The software can be trained on publicly available cases to learn how to flag problematic applications to a judge. But that will be difficult to achieve until probate processes are fully digitized.
About 90% of the probate cases Michael von Keitz sees are uncontested, said the senior associate lawyer at O’Sullivan Estate Lawyers LLP in Toronto.
If all the required documents and evidence are submitted and a judge doesn’t flag it as problematic, regular and small probate applications are usually processed within 15 and five business days respectively, the Ontario Ministry of the Attorney General said in an email. But that hasn’t been typical of lawyers’ experience.
Ontario committed $166 million over seven years to digitize its court system in 2021. The program will replace paper-based processes with an online platform including electronic filing, the Ontario Ministry of the Attorney General said. However, the digitization project’s first phase, which will go live in July, and the court case search tool which launched in 2020, both exclude probate cases, according to the ministry’s 2023-24 court services division annual report.

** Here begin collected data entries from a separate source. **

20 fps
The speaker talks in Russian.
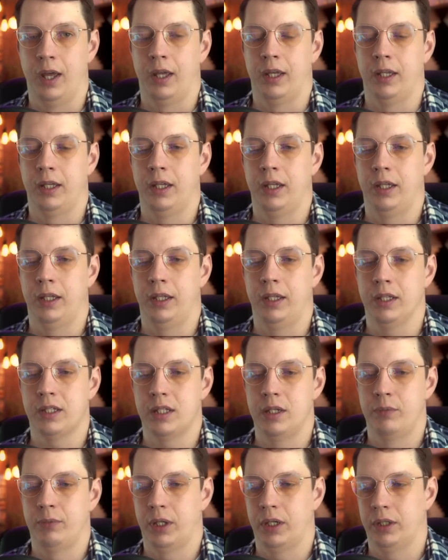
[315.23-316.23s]
И
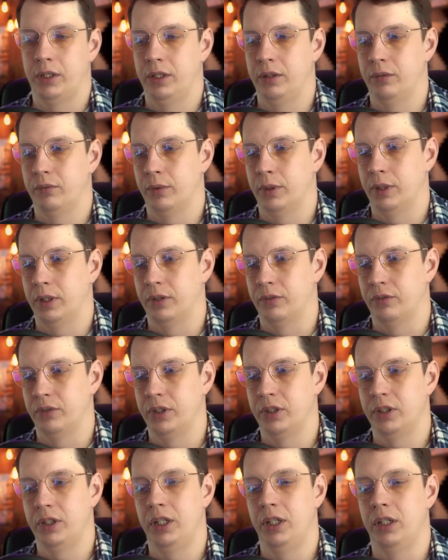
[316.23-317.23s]
если мы хотим а,
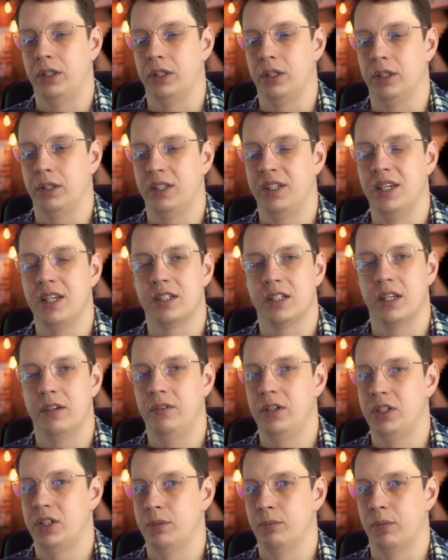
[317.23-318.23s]
внедрить
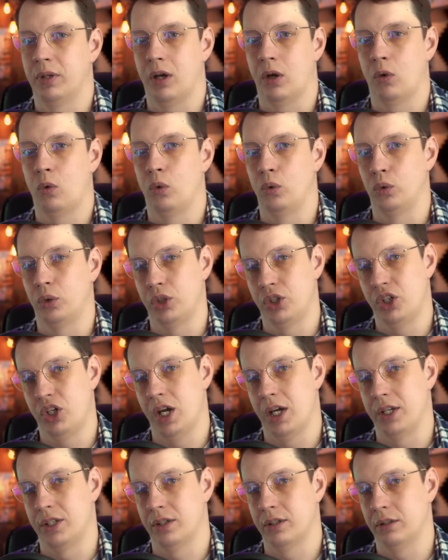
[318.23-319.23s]
независимо какую-то
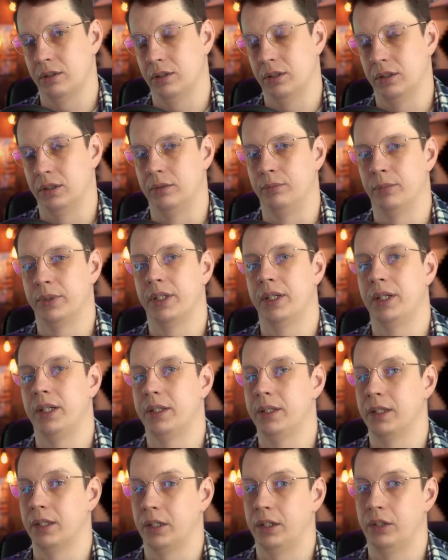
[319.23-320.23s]
часть а,
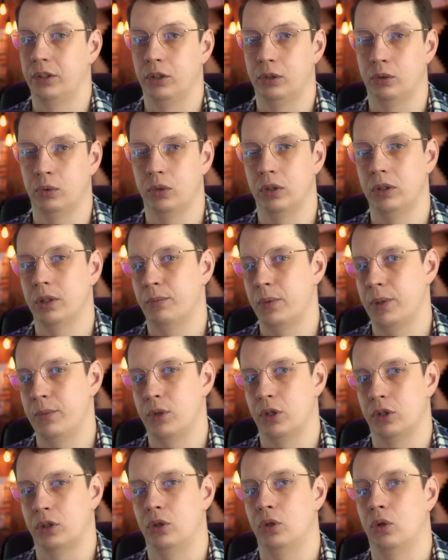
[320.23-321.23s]
монолитной архитектуры,
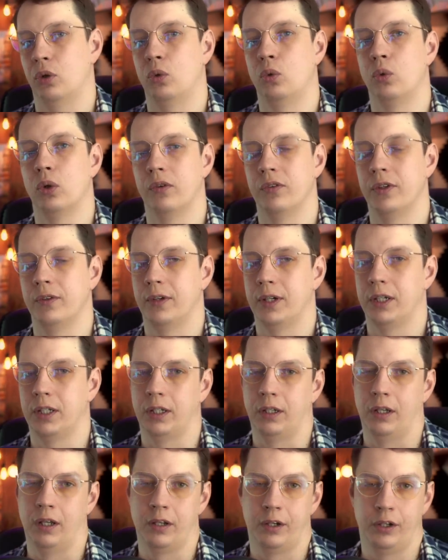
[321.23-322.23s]
например, трехуровневая
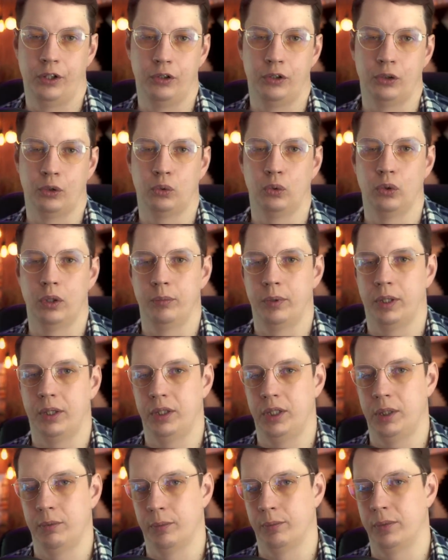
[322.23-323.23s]
архитектура, мы
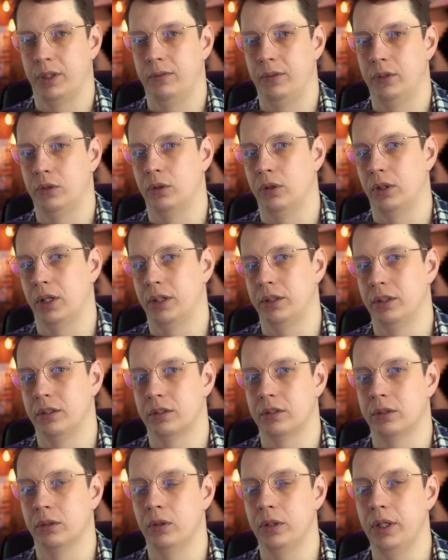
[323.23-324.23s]
хотим обновить только один
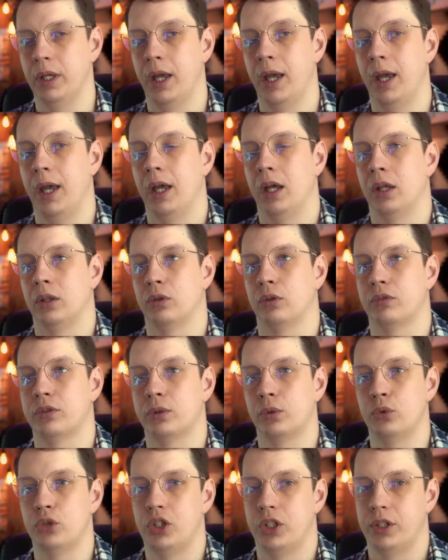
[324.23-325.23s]
слой, то в
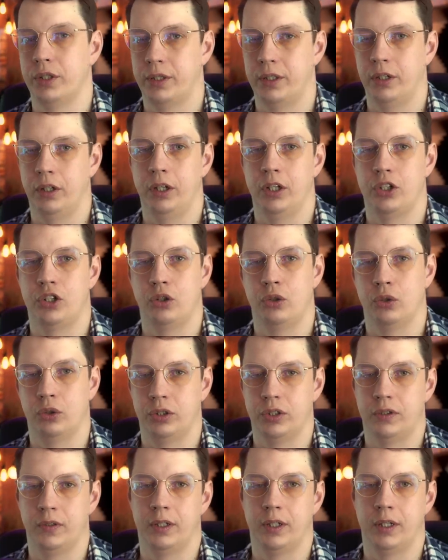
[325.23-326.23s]
случае, если речь идет
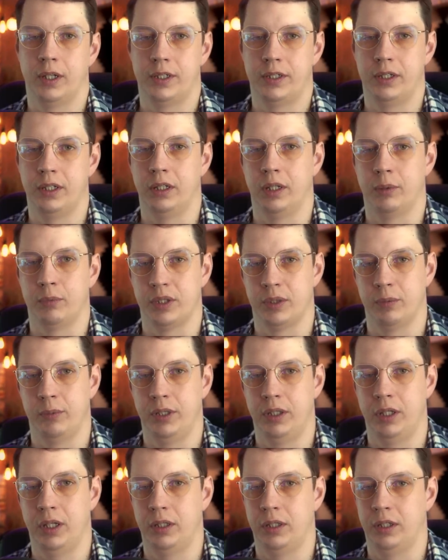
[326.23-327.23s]
действительно о сильном
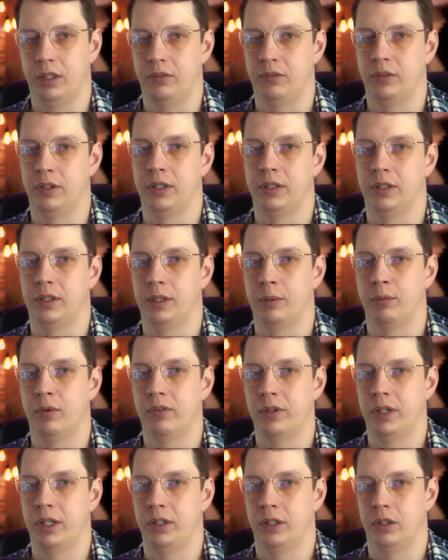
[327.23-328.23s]
изменении и
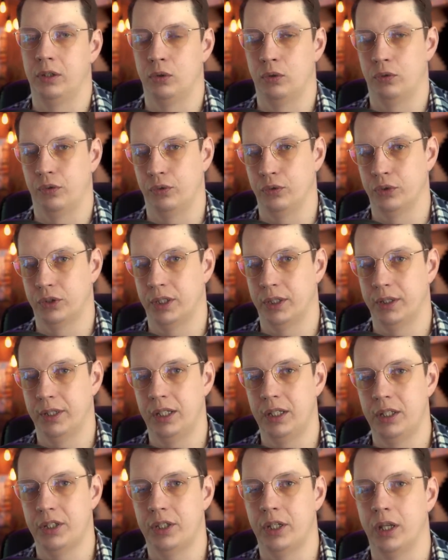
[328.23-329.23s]
добавлении новой
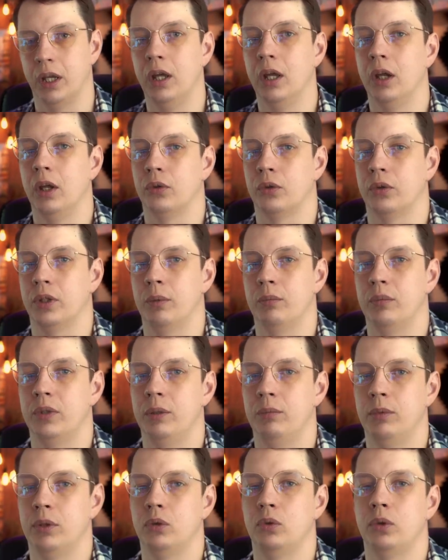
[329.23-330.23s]
функциональности, то нам
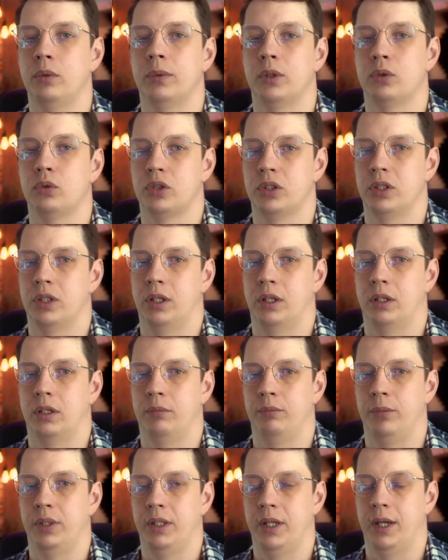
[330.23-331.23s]
неминуемо нужно
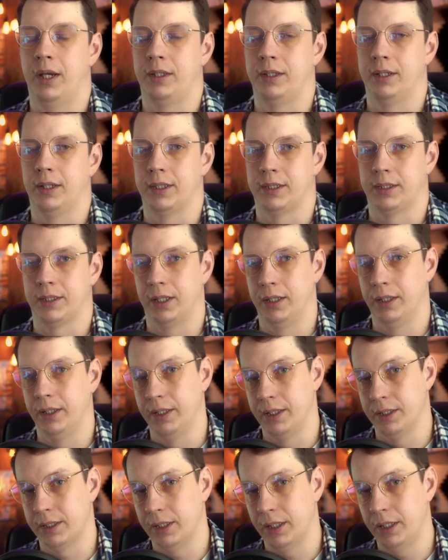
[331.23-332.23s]
менять
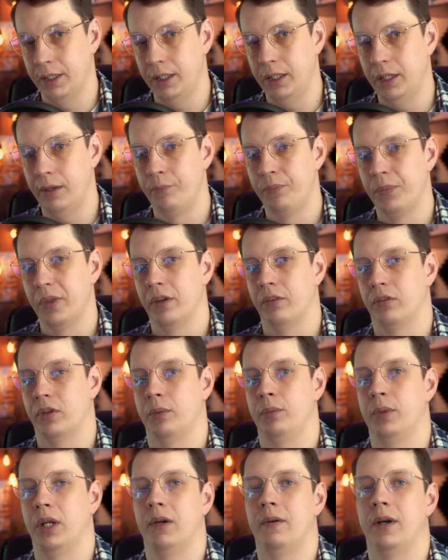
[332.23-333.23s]
остальные слои,
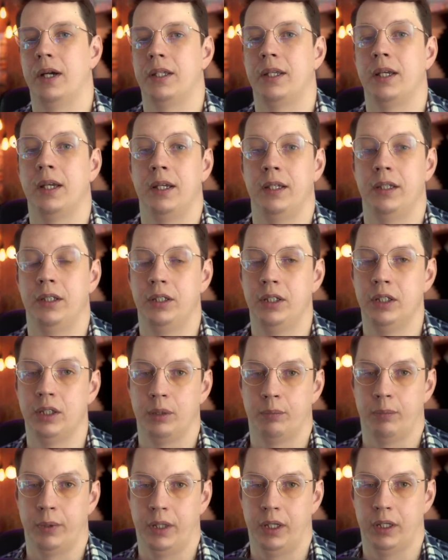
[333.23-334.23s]
формировать единый
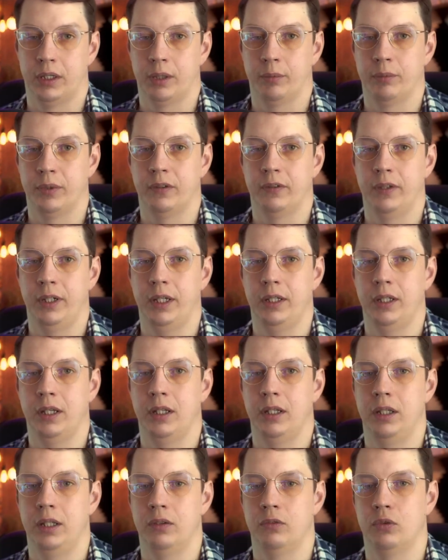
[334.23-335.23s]
пакет обновления
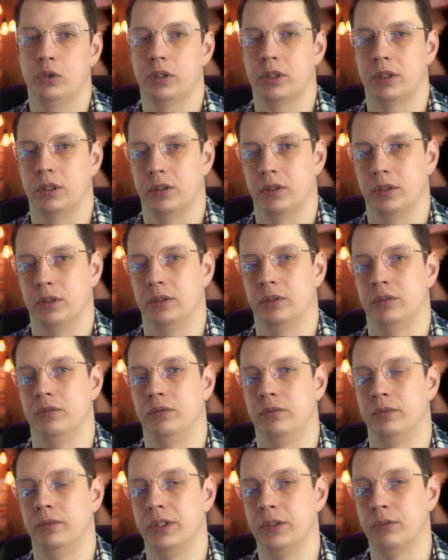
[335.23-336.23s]
и вот э,
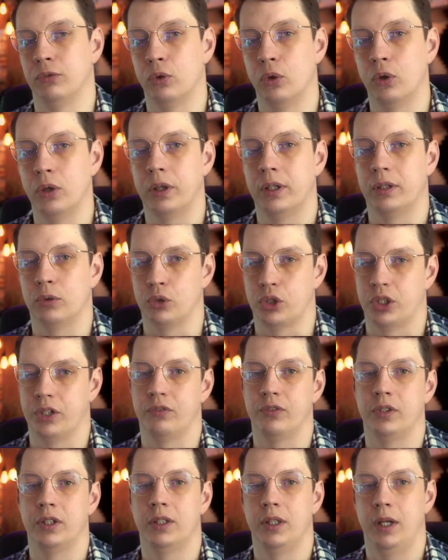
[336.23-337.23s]
его уже
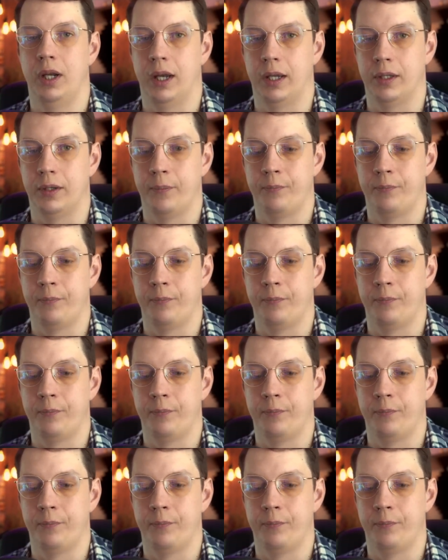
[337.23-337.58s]
внедрять.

Digitizing documents and training a new AI model is labour intensive. With many Ontario courts understaffed, it’s unlikely they can spare the staff to implement the software under current conditions…
The best way forward in Ontario is to allow electronic wills. Currently, B.C. is the only jurisdiction in Canada that allows electronic wills. A digital document will be more portable; it can be seamlessly remitted to a court digitally.
Michael von Keitz, O’Sullivan Estate Lawyers LLP, Toronto
Physical documents can be lost. They can be placed into piles that aren’t seen for months.